I am human. I make a lot of mistakes and mess things up quite often. I love to laugh and I adore small animals. One day I would like to have 5 guinea pigs, a cat, and a huge dog and they will all be the greatest of friends. I am an amputee. This causes a lot of heartache and a lot of pain. I deal with chronic pain with every single breath I take. But I fight through it. I also have Bipolar Disorder, Generalized Anxiety Disorder, and Obsessive Compulsive Disorder. Mental illness is often misunderstood by many ppl. Even though I sometimes feel it, I am not crazy. I am not an attention-seeker and I am not touchy or sensitive. I am sick. I am also passionately in love with my husband. I pray for him and our marriage on a daily basis. He truly is my other half. Every time I think or say his name I smile. There could not be any stronger passion than that I feel for David.
So this is me. And this is my blog. I hope those of you reading this will embrace me the way I am and not judge me by any photos or entries you may see. Everything I post here represents me and my beliefs in one way or another and you have to be willing to take the good with the bad. This is real life. My life. And you can choose to be blessed by it or you can judge me by it. But my goal is to let you get a glimpse of how God works in the lives of his children. And I hope you can see that by following me here. Social media doesn’t always have to me a bad thing!
It says that the captives will be released and the prisoners set free. Does that include me too? Will I get to go with God and be released from all of these mental health issues?
Finding the man of my dreams has made such a huge impact on my life. Don’t get me wrong…I’m NOT saying two things. First, I’m not saying a MAN is the answer to bipolar disorder, or any other mental illness. Secondly, I’m not saying it was easy. I was very insecure, especially when we first started dating.
My whole life I always had a fear no one would love me. No one would ever want to have physical contact with me. No one would ever like to brag about me being their dream girl. I was afraid that I wouldn’t be accepted.
Then, I was diagnosed and, of course, that fear increased tremendously. How could a man love me for who I am, after what I’ve done in my life, the self injury, the hospitalizations, and then throw in mental illness … Bipolar, Generalized anxiety disorder, PTSD, depression …
But what I thought I “knew”, wasn’t true and neither was it right. God had the right man for me. I’m also not saying that David has cured me. I still have my ups and my downs. I’m still very bipolar. I still get very sick.

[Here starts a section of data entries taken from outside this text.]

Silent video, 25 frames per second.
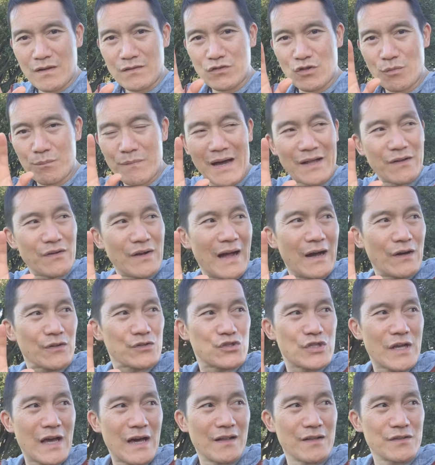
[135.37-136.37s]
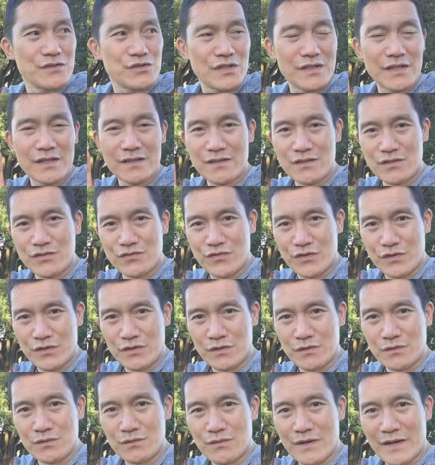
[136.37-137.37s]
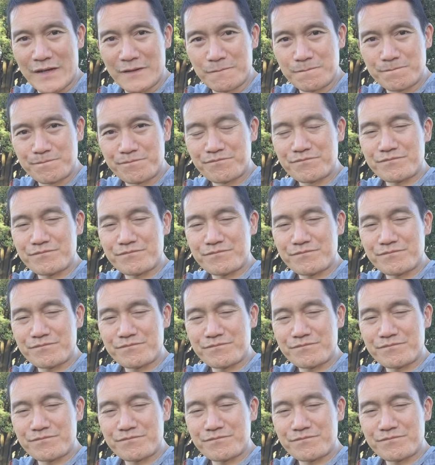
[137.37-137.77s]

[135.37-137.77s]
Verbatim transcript: no matter how challenging it is for you, right?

It’s wonderful how God is in all of the details of my life. My husband will tell you himself that he knew from seeing me across the room at the banquet that night, at first-sight that there was “something about her” and he knew he had to meet me. And he made it happen. Well, maybe He, made it happen.
Because I firmly believe that God has been involved in every single aspect of my life. And that includes creating a man who will accept me and love me, til death do us part.

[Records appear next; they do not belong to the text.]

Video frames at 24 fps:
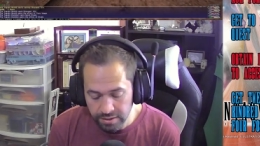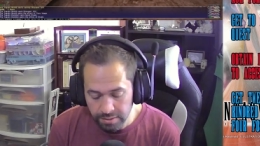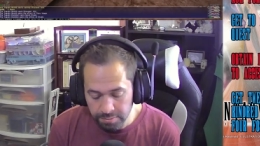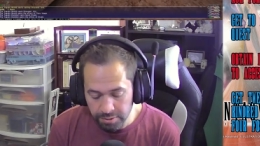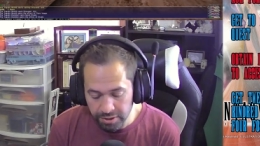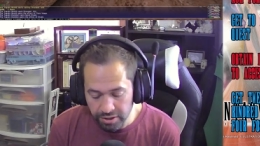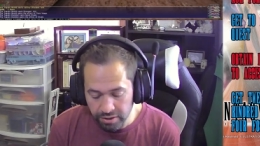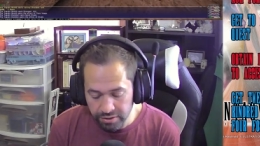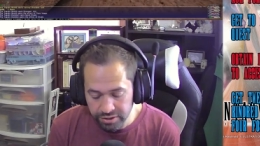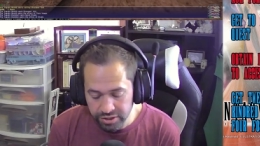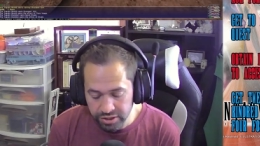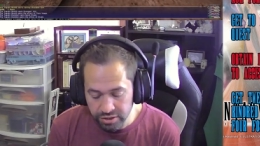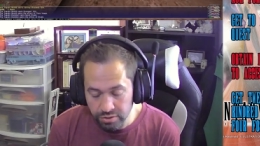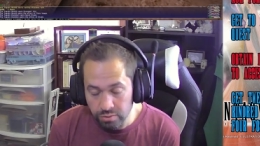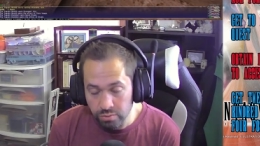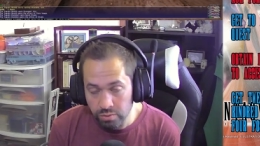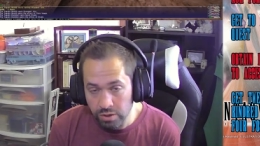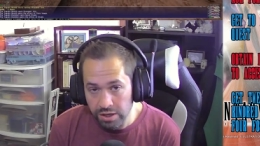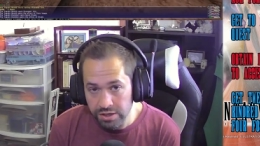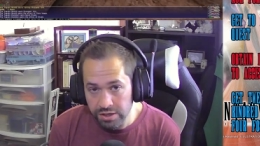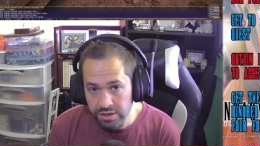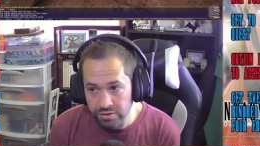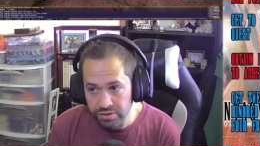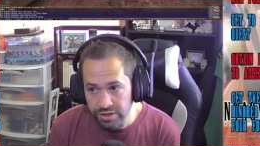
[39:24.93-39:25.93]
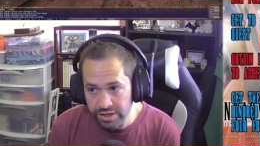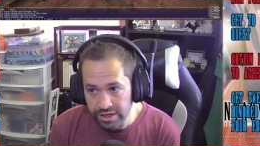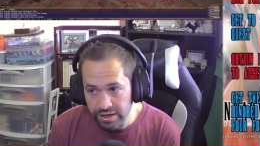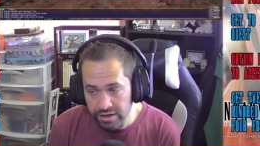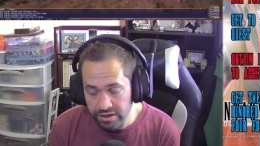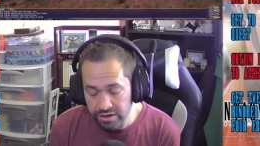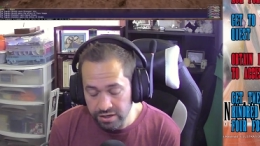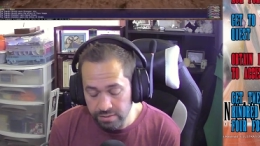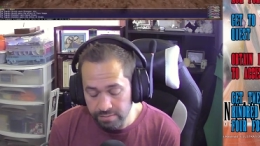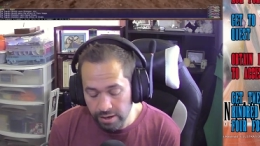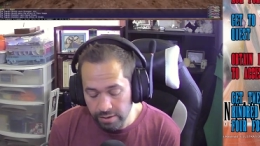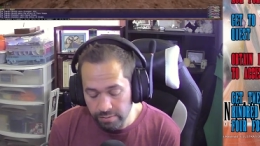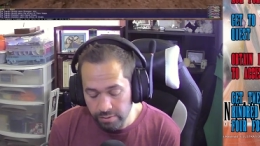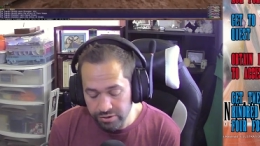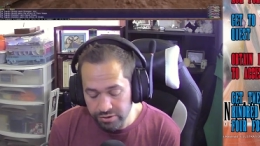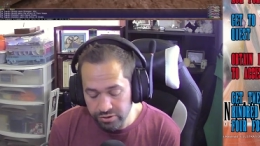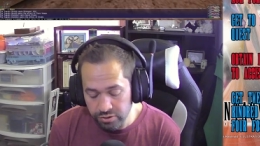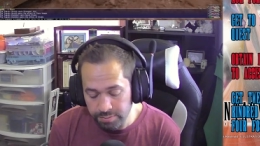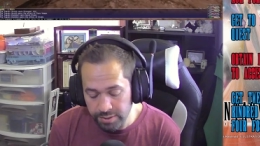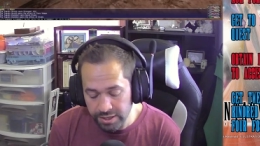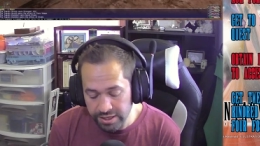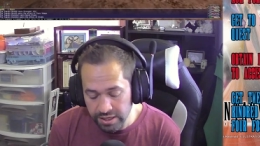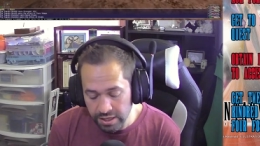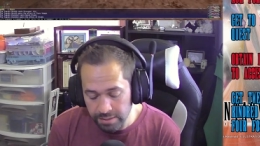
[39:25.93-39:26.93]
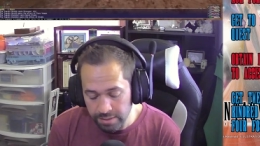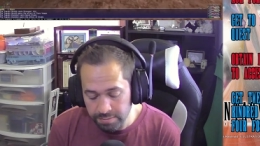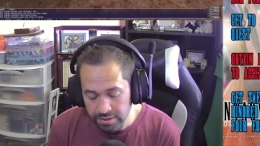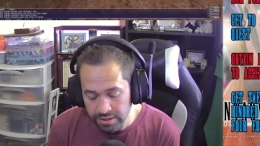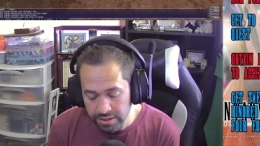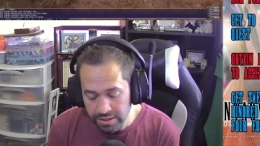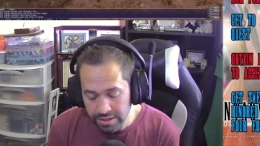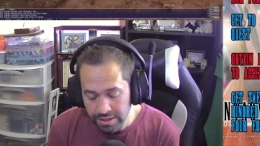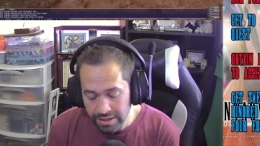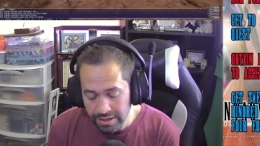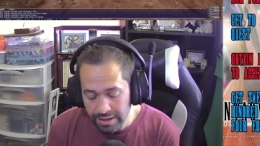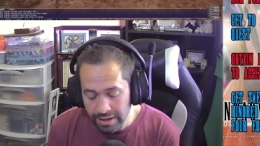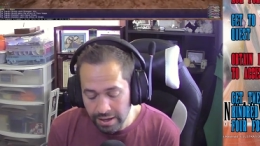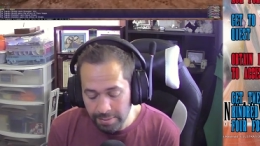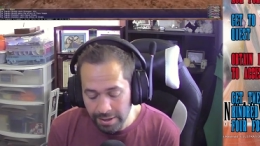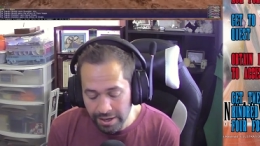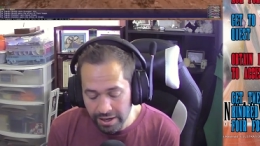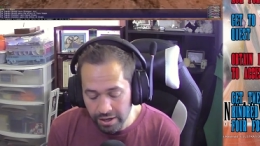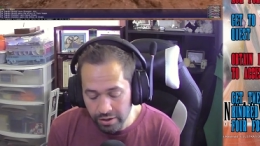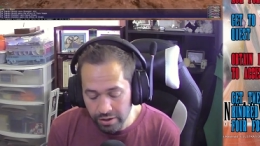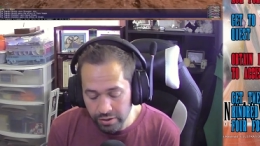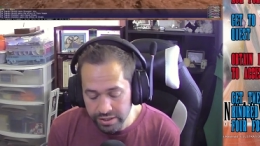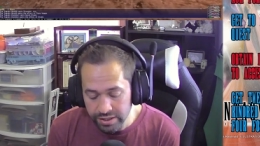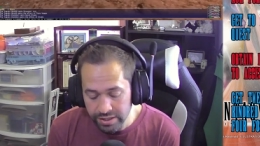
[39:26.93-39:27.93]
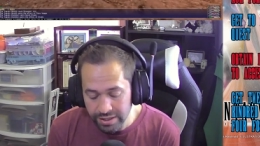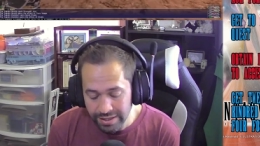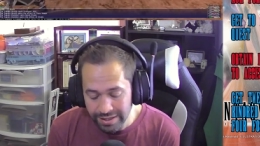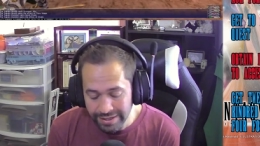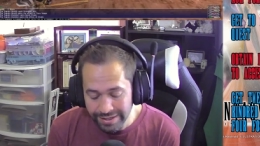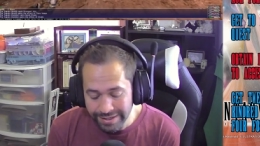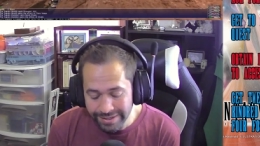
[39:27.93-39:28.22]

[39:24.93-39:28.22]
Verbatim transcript: but also while you're there, you might want to pick up about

Without David, I don’t know how I would be able to cope with life in a healthy. Its scary to think about because there is a very high probability that I would be dead. He is my rock. My safe place. When I put my head on his chest and lie there listening to his heart beating, I pray to God and thank Him for everything He has done in my life that has brought me to a place where suicide isn’t in my every waking thought or plaguing all of my dreams at night.
Its a miracle in itself that I am alive today.